» Work required: Pictures stay out. Everything else in the entries is copied exactly.

========================================================================

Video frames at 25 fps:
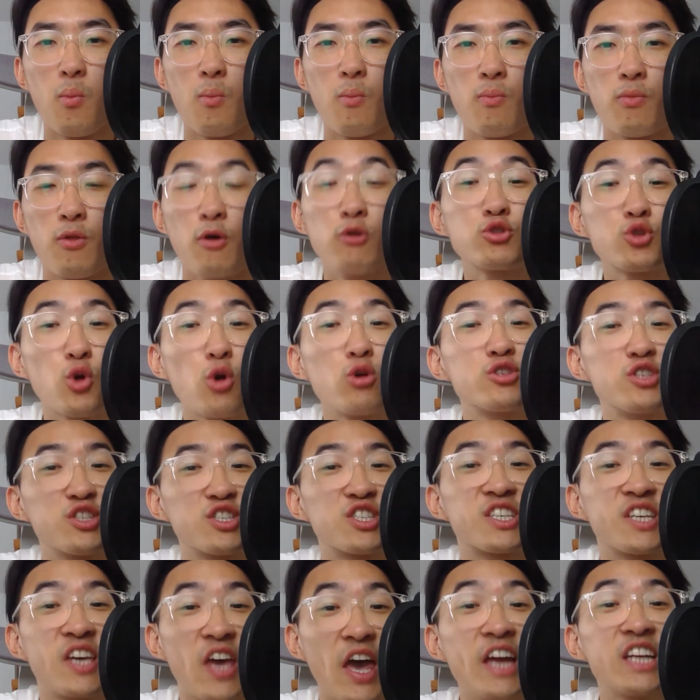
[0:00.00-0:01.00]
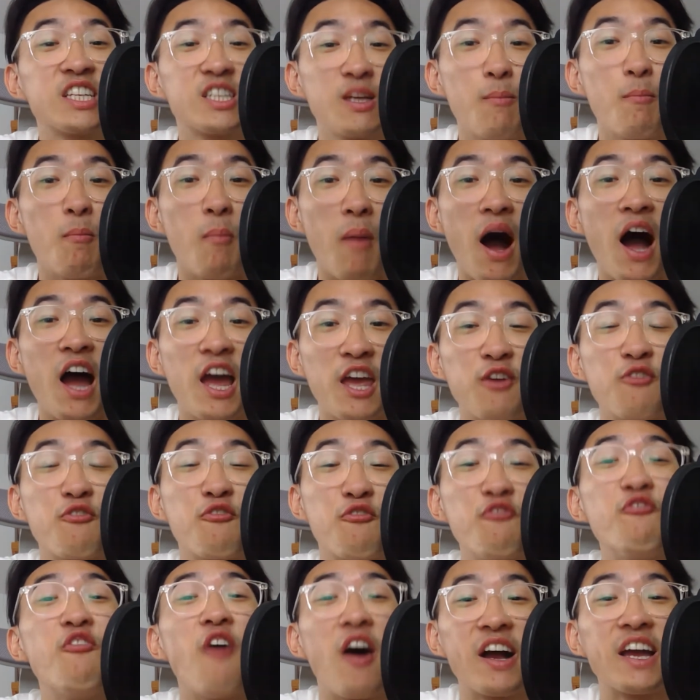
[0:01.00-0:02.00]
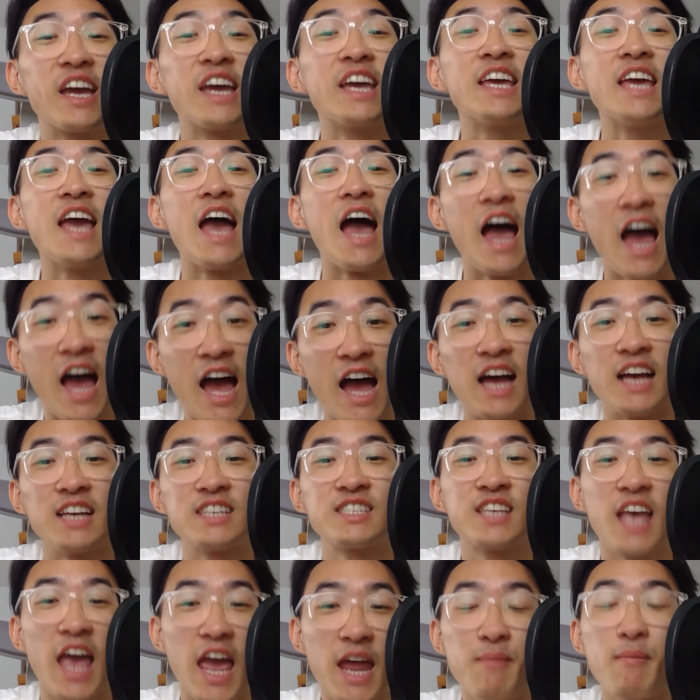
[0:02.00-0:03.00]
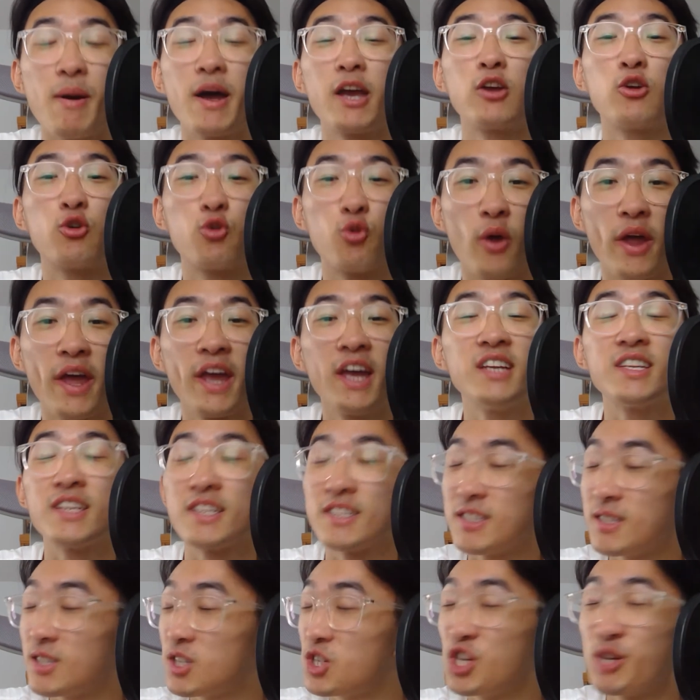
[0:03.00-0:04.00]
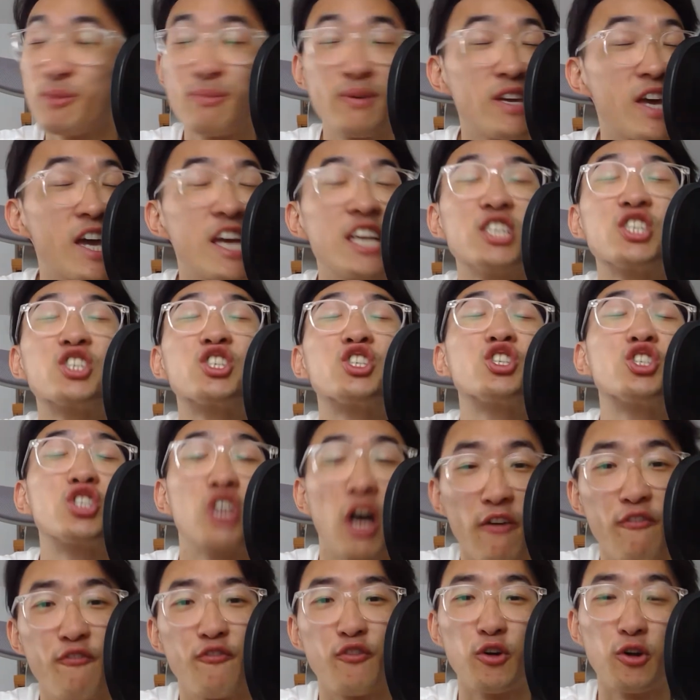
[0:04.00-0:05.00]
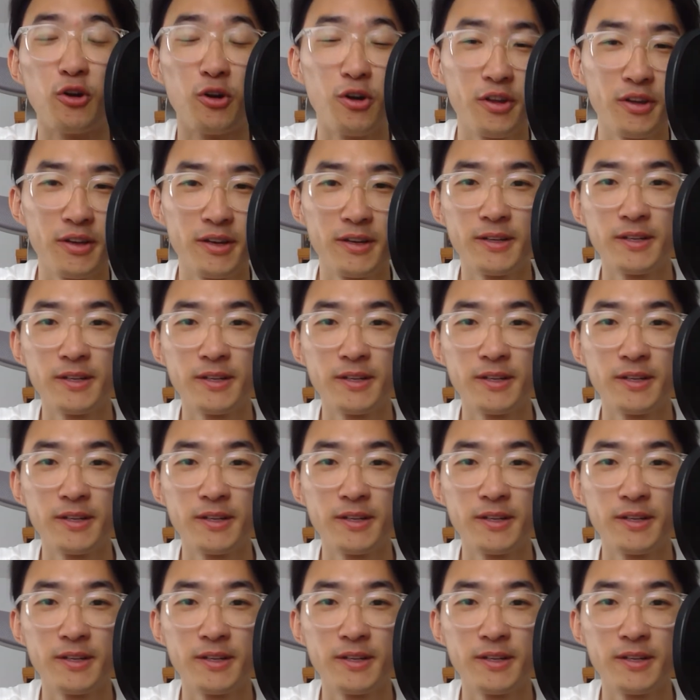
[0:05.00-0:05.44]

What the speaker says: Those courses kicked my fucking ass, and my grade and GPA suffered.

========================================================================

» Task answer:
Video frames at 25 fps:
[0:00.00-0:01.00]
[0:01.00-0:02.00]
[0:02.00-0:03.00]
[0:03.00-0:04.00]
[0:04.00-0:05.00]
[0:05.00-0:05.44]

What the speaker says: Those courses kicked my fucking ass, and my grade and GPA suffered.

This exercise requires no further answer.